### Task brief
All lines containing the string "frames" must be copied from the entries.

[Stored items]
________________________________________

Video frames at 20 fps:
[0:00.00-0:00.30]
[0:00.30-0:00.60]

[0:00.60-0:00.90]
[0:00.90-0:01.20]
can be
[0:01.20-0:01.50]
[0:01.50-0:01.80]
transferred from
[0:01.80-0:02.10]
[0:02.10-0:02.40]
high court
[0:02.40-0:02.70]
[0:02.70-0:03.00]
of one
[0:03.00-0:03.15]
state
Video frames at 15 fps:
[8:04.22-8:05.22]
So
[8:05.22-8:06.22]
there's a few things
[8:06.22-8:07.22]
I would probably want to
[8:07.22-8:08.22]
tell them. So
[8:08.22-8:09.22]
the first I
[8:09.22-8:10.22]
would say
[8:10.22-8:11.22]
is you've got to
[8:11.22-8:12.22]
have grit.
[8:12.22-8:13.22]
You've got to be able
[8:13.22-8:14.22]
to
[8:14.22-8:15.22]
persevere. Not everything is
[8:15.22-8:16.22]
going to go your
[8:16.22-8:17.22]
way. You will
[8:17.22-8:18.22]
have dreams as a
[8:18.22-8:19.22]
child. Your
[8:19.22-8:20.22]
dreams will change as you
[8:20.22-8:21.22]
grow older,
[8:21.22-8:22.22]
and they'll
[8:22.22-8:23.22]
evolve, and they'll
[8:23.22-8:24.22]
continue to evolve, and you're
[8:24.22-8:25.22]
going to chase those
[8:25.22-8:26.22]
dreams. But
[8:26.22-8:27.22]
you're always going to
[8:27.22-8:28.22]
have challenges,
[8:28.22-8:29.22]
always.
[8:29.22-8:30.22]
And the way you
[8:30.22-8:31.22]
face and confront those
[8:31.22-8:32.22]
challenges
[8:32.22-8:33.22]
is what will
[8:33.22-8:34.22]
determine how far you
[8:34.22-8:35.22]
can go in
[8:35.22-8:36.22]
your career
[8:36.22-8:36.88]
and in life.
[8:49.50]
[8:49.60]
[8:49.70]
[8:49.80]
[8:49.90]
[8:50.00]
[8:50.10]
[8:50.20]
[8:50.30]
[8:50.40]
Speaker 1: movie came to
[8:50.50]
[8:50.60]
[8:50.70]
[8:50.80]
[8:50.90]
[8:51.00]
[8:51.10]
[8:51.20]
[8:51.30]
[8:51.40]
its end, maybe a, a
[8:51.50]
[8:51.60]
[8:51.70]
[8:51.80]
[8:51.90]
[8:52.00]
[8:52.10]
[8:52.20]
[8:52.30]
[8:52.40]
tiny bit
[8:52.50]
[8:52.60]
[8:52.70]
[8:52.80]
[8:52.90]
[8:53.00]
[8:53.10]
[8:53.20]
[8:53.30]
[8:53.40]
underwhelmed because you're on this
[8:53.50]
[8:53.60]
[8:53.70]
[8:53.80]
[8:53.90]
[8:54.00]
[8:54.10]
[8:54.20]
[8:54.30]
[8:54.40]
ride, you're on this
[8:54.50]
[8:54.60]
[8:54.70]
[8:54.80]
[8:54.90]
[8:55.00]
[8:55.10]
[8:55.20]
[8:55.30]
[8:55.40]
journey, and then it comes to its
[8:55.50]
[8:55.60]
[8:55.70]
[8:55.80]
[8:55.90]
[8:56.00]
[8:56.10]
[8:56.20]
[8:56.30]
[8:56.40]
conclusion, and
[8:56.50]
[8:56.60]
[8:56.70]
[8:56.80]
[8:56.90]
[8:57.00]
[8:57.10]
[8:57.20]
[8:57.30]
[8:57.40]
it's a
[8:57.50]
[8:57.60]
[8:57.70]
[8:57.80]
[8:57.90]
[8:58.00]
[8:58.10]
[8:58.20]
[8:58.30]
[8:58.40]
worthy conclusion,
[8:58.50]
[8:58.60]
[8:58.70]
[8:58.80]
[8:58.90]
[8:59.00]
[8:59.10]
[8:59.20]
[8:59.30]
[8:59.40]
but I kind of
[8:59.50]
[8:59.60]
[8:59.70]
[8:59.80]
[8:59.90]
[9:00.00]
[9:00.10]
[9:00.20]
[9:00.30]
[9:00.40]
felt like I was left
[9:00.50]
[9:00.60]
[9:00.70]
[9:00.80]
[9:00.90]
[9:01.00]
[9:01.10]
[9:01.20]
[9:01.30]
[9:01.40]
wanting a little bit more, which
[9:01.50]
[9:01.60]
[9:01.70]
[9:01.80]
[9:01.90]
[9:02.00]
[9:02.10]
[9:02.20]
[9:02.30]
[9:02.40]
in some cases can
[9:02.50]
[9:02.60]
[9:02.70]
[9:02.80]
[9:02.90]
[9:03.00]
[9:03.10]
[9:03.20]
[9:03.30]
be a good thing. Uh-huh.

________________________________________

### Output of the task
Video frames at 20 fps:
Video frames at 15 fps:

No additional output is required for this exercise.